▶ Exercise aim
Give the count of lines in the records that contain the string "says", and write nothing but that number.

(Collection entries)
========================================================================
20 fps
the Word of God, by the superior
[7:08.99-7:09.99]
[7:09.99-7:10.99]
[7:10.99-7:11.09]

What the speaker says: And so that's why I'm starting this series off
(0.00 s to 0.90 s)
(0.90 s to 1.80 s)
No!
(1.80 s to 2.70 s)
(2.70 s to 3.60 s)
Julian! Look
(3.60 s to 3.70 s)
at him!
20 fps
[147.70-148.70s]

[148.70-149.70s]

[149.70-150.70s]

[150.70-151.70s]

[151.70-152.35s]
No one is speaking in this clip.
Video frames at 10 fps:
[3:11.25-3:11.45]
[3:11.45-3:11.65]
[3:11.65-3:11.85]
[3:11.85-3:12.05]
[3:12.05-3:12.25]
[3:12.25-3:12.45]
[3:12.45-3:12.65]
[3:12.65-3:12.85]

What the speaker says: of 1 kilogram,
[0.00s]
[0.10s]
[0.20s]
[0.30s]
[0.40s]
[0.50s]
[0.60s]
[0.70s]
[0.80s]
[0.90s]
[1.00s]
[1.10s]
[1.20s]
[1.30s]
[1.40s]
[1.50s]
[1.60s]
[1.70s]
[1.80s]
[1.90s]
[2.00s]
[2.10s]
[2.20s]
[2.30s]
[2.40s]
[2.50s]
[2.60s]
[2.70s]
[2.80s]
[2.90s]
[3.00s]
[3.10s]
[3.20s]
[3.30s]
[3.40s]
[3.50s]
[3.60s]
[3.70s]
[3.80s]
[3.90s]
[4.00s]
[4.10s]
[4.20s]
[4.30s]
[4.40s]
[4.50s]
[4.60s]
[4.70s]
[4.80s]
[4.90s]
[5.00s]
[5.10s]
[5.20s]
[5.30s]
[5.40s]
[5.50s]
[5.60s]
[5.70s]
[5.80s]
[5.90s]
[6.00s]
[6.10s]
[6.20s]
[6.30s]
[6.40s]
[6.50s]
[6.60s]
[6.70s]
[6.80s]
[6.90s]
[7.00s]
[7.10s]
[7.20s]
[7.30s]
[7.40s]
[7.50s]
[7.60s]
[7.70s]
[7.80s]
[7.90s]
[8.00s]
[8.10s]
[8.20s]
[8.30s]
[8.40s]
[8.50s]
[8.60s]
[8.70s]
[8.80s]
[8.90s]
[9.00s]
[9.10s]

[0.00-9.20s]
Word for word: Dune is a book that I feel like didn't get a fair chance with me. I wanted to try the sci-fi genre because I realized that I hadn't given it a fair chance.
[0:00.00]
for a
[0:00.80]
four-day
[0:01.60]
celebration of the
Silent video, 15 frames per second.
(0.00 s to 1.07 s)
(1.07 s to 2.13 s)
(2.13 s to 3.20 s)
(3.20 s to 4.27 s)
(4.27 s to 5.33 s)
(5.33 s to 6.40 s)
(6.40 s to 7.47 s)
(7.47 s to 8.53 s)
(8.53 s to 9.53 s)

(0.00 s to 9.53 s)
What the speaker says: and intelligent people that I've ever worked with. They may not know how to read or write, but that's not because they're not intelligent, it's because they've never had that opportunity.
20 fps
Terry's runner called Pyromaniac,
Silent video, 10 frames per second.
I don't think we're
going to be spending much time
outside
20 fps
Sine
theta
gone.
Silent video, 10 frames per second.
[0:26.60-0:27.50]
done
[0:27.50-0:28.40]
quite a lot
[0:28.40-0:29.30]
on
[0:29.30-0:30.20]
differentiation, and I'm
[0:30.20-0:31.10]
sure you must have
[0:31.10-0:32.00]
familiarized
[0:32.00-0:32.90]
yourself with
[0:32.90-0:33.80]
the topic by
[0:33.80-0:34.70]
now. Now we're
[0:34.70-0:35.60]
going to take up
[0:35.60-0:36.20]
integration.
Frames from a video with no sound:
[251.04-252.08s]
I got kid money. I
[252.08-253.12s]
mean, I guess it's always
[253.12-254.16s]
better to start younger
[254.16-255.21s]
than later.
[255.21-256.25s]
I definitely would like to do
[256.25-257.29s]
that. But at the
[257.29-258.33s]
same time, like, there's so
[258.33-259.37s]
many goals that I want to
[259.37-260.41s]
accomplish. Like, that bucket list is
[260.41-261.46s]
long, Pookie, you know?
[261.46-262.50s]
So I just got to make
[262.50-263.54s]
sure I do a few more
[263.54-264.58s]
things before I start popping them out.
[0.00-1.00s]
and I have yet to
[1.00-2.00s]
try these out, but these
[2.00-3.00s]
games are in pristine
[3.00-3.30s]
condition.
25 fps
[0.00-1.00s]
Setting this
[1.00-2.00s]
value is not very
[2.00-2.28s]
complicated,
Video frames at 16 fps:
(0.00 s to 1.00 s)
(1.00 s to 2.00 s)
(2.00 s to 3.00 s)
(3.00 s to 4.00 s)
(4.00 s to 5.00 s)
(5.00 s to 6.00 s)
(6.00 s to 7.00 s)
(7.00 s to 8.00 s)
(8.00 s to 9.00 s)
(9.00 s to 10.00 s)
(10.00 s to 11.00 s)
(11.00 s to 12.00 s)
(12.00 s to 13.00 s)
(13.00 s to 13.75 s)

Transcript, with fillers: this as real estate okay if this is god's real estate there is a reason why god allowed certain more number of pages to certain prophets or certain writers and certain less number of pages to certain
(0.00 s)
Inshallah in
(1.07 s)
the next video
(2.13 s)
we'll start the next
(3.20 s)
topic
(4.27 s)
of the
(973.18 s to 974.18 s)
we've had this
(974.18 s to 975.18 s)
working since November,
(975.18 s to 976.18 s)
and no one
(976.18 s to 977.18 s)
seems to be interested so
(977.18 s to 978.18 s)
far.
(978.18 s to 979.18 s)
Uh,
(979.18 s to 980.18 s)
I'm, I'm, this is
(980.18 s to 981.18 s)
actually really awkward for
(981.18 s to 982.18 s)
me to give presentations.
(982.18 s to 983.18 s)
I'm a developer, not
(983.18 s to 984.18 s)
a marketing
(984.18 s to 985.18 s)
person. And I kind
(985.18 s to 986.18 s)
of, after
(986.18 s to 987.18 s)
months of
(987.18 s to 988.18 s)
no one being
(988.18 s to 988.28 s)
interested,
========================================================================
▶ Solution for this exercise
3